• [Record set]
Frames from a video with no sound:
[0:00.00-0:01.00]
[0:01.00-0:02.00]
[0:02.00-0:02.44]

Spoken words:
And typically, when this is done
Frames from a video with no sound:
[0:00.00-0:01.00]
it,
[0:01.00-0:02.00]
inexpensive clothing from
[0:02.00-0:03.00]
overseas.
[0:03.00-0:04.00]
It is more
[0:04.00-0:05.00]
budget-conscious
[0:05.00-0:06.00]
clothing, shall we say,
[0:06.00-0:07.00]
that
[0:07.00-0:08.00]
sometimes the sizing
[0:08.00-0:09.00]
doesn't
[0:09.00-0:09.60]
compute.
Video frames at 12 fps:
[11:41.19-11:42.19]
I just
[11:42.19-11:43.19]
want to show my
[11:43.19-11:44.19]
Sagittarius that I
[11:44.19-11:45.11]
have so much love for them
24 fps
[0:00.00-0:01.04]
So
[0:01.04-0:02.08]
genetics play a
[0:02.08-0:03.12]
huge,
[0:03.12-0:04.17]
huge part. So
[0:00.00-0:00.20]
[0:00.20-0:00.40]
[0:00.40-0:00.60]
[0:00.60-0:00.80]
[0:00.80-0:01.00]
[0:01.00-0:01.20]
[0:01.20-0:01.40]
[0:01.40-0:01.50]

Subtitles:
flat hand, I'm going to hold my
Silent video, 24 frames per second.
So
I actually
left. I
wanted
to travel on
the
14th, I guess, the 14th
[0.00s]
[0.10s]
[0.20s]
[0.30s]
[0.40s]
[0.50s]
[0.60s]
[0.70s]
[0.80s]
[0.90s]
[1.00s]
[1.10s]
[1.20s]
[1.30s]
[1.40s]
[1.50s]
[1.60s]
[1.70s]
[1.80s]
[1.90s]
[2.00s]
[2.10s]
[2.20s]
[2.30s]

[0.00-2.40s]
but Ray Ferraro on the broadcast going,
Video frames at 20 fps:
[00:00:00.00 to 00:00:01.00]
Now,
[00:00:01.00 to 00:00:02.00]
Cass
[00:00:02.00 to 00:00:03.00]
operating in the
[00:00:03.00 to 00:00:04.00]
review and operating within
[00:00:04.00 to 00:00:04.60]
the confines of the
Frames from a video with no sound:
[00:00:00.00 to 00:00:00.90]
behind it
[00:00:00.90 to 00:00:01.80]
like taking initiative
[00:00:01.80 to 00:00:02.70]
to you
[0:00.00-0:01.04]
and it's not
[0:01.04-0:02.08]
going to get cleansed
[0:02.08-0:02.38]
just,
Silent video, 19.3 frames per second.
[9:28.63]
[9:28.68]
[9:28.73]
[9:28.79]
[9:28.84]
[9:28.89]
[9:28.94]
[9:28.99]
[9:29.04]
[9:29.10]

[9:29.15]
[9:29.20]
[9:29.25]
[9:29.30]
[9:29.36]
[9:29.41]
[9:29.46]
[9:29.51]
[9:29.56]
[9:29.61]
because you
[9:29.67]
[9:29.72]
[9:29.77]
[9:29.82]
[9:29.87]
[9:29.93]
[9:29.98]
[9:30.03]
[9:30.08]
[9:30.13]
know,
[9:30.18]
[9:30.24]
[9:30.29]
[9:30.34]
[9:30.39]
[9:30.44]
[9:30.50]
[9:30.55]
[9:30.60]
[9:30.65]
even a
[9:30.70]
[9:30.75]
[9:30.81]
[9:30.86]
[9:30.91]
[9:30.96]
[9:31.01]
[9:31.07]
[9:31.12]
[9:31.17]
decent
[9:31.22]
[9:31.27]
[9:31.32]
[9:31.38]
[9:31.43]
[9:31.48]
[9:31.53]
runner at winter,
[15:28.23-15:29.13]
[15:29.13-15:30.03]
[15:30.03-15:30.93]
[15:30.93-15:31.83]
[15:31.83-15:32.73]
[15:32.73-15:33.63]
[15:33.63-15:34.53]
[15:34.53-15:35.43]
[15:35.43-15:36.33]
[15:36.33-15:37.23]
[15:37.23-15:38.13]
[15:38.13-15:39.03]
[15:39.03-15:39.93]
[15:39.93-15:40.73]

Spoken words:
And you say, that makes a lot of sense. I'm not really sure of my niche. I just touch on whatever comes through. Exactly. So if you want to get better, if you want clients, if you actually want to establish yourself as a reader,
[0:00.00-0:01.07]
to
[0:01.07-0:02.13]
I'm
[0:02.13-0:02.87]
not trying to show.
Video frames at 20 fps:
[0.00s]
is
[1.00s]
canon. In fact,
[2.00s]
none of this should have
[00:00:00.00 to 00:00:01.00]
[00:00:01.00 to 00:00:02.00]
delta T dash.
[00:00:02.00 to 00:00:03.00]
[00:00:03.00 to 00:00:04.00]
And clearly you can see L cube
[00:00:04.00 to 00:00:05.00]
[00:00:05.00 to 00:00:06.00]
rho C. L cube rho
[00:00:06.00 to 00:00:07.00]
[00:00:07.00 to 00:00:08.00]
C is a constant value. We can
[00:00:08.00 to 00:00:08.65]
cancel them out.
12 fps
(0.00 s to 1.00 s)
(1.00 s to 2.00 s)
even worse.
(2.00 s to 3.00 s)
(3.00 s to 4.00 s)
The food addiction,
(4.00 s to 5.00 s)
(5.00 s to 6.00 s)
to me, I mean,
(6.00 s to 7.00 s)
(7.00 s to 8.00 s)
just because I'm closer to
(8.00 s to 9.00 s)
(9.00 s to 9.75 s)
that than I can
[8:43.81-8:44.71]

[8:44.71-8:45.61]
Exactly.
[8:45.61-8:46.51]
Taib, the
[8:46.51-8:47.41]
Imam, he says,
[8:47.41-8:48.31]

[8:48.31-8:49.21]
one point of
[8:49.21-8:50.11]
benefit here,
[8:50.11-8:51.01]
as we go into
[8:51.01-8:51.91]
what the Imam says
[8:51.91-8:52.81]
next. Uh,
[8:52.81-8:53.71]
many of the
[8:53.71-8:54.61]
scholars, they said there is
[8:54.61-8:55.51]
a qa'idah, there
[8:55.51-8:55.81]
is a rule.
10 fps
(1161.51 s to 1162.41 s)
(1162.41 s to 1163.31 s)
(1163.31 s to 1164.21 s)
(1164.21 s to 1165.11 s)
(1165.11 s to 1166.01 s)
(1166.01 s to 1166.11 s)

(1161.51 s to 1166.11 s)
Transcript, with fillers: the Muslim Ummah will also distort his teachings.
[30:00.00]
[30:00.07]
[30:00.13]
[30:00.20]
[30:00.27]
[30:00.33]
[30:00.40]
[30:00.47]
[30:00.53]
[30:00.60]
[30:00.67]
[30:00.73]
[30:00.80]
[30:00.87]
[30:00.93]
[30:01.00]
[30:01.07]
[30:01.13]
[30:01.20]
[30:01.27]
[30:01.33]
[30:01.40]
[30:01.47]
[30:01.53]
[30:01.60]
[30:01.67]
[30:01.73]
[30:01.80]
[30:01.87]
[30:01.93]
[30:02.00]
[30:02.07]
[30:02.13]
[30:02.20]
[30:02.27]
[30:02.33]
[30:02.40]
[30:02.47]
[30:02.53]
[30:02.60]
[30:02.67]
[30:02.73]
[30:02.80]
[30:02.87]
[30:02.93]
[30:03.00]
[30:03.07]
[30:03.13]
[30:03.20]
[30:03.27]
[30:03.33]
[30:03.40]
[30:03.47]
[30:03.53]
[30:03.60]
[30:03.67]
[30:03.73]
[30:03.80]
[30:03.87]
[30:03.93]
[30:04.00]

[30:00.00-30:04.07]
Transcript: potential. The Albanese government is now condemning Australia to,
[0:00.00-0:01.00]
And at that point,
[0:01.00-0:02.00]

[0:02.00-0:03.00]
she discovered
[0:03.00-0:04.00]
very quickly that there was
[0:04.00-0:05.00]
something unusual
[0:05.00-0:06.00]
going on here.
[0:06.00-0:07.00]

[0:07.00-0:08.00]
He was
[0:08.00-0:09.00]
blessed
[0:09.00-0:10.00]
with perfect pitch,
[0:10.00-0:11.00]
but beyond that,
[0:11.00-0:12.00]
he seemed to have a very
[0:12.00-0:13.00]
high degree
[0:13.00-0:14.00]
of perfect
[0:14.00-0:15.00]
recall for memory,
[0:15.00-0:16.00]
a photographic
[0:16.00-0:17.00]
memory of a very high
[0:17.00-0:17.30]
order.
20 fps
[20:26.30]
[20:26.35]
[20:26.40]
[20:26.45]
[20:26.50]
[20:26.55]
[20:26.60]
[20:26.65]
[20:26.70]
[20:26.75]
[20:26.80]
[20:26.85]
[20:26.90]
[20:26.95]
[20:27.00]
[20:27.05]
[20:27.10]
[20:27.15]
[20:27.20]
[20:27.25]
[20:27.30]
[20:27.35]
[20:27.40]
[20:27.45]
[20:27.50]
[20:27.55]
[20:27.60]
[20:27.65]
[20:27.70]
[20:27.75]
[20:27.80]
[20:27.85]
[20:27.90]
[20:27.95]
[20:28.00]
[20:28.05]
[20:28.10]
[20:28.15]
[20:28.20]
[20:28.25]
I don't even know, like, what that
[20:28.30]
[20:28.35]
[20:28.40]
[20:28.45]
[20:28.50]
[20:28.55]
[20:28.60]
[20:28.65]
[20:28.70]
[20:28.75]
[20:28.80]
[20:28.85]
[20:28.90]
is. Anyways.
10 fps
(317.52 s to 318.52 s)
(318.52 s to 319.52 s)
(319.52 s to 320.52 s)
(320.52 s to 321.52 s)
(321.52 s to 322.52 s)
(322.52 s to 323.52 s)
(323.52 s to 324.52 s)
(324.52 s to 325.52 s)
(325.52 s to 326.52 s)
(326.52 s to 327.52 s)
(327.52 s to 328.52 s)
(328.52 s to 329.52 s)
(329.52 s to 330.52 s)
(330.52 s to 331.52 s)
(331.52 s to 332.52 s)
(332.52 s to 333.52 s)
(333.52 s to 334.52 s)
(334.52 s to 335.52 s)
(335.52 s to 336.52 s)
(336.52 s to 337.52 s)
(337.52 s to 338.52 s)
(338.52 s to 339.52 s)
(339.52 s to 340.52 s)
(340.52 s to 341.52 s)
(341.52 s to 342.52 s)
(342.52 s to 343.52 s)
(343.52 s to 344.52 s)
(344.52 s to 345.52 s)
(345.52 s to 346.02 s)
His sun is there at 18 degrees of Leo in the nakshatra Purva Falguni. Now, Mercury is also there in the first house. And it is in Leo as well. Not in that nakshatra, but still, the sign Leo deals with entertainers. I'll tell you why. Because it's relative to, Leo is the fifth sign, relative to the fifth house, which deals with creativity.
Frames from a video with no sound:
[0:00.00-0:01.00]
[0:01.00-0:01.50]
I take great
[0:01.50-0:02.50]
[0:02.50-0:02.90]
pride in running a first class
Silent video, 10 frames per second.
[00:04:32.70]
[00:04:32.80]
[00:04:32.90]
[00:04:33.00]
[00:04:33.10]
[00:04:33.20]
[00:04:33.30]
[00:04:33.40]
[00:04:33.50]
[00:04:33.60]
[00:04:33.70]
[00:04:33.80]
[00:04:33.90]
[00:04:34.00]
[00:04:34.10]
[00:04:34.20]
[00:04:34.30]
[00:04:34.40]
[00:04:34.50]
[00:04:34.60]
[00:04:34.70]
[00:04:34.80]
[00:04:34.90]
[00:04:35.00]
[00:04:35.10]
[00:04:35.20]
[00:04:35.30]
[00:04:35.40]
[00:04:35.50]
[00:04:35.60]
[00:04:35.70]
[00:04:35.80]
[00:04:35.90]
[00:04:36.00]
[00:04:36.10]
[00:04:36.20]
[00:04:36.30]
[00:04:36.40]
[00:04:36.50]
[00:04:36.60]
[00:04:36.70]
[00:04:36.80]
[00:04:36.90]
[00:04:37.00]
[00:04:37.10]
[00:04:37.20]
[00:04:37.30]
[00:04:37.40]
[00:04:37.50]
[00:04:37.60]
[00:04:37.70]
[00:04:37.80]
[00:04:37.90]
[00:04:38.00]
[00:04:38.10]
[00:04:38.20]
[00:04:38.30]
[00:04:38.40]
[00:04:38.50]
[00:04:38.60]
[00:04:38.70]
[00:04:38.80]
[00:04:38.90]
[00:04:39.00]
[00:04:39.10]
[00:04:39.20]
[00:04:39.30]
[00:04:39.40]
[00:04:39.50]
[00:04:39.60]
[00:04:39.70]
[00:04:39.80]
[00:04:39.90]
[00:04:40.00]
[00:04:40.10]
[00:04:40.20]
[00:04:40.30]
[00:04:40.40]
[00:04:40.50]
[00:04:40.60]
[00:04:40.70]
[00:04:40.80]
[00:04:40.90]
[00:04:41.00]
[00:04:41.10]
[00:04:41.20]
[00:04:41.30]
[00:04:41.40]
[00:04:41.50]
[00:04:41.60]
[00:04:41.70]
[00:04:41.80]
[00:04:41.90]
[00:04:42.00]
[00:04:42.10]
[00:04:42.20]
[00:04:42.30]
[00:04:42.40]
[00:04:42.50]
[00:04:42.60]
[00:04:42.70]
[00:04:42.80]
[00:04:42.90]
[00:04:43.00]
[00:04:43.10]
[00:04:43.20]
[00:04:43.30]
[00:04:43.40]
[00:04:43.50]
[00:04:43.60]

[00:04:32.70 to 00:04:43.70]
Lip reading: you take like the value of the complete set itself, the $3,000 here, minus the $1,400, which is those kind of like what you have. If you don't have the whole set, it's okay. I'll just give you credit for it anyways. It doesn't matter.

• [Try it] Give again, exactly as written, the lines running from the first line of the data above through the line that contains "[0:01.40-0:01.50]".

• [Task output]
Frames from a video with no sound:
[0:00.00-0:01.00]
[0:01.00-0:02.00]
[0:02.00-0:02.44]

Spoken words:
And typically, when this is done
Frames from a video with no sound:
[0:00.00-0:01.00]
it,
[0:01.00-0:02.00]
inexpensive clothing from
[0:02.00-0:03.00]
overseas.
[0:03.00-0:04.00]
It is more
[0:04.00-0:05.00]
budget-conscious
[0:05.00-0:06.00]
clothing, shall we say,
[0:06.00-0:07.00]
that
[0:07.00-0:08.00]
sometimes the sizing
[0:08.00-0:09.00]
doesn't
[0:09.00-0:09.60]
compute.
Video frames at 12 fps:
[11:41.19-11:42.19]
I just
[11:42.19-11:43.19]
want to show my
[11:43.19-11:44.19]
Sagittarius that I
[11:44.19-11:45.11]
have so much love for them
24 fps
[0:00.00-0:01.04]
So
[0:01.04-0:02.08]
genetics play a
[0:02.08-0:03.12]
huge,
[0:03.12-0:04.17]
huge part. So
[0:00.00-0:00.20]
[0:00.20-0:00.40]
[0:00.40-0:00.60]
[0:00.60-0:00.80]
[0:00.80-0:01.00]
[0:01.00-0:01.20]
[0:01.20-0:01.40]
[0:01.40-0:01.50]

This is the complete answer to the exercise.